Un certain nombre de valeurs éthiques sont importantes : la déontologie et responsabilité des concepteurs, l’émancipation des utilisateurs, l’évaluation, la transparence, l’explicabilité, la loyauté, et l’équité des systèmes, enfin l’étude de la co-évolution humain-machine.
Développer une discipline de recherche interdisciplinaire avec des informaticiens, des experts des différents métiers, des psychologues cogniticiens pour étudier les effets de la coévolution avec ces machines de façon longitudinale est urgent. La machine va apprendre à s’adapter à nous, comment allons-nous nous adapter à elle ?
Une évaluation nécessaire
Tout système doit être évalué avant d’être mis dans les mains de son utilisateur. Comment évaluer une intelligence artificielle qui apprend des humains et s’adapte à eux, ou qui apprend seule ? Peut-on prouver qu’elle se cantonnera aux fonctions pour lesquelles elle a été conçue, qu’elle ne dépassera pas les limites fixées ? Les données que la machine exploite pour son apprentissage la dirigent vers certaines actions. Qui supervisera la sélection de ces données ? Ces questions prégnantes ne sont évoquées que depuis peu.

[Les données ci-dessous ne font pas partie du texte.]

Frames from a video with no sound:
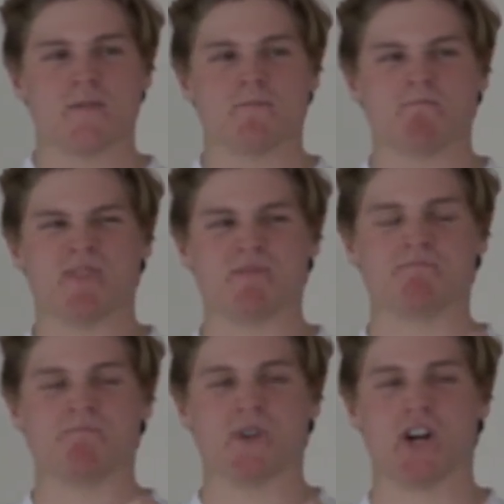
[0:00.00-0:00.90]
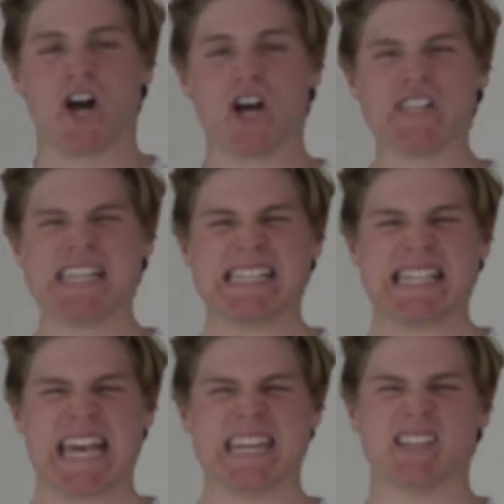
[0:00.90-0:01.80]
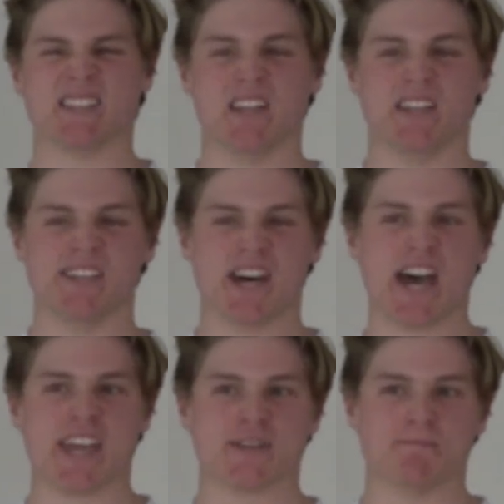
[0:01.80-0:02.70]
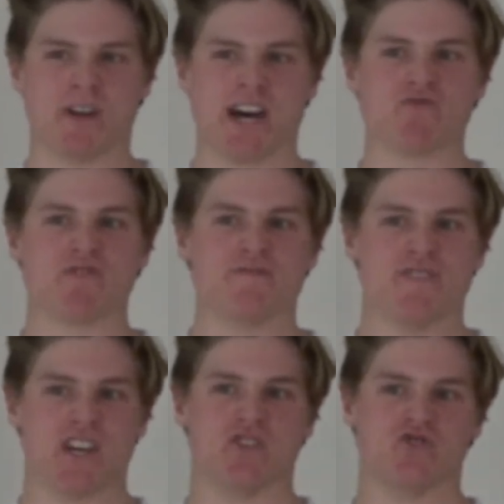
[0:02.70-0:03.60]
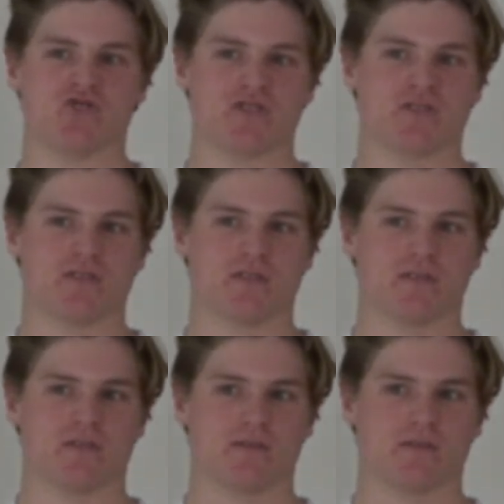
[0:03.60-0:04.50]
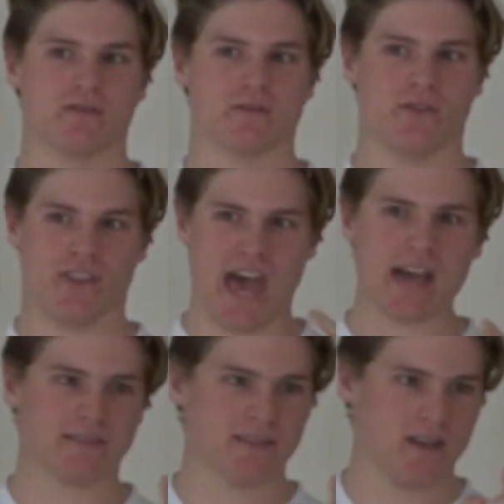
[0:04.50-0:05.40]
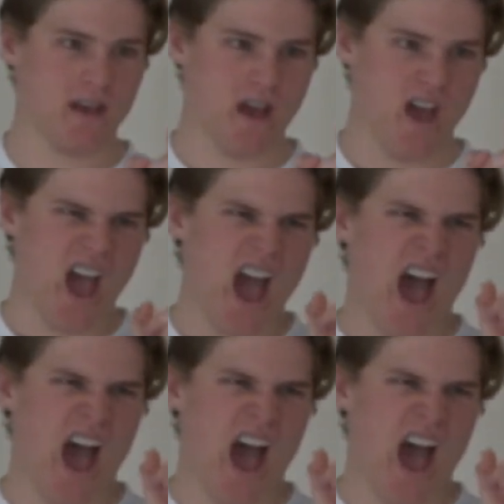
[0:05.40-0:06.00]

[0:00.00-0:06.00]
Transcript: But partly led to diet my revenge. For that, I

Dans mon ouvrage « Des robots et des hommes : mythes, fantasmes et réalité »2, je propose d’enrichir les lois d’Asimov avec des commandements adaptés aux robots assistants de vie. Les fondements de ces commandements viennent en partie de retour d’expériences d’interactions. Toute la difficulté est de les formuler sous forme algorithmique. Les progrès spectaculaires du numérique permettront un jour d’améliorer le bien-être des personnes, à condition de réfléchir non à ce que nous pouvons en faire, mais à ce que nous voulons en faire. Il est important de commencer à construire les robots sociaux de demain avec des comportements éthiques et sécuritaires. Nous avons besoin de démystifier, de former à l’intelligence artificielle et de remettre au centre de la conception de ces systèmes robotiques, les valeurs de l’humain.
- Éthique III, prop. 9, scolie.
- Devillers, L. « Des robots et des hommes : mythes, fantasmes et réalité », Plon, 2017.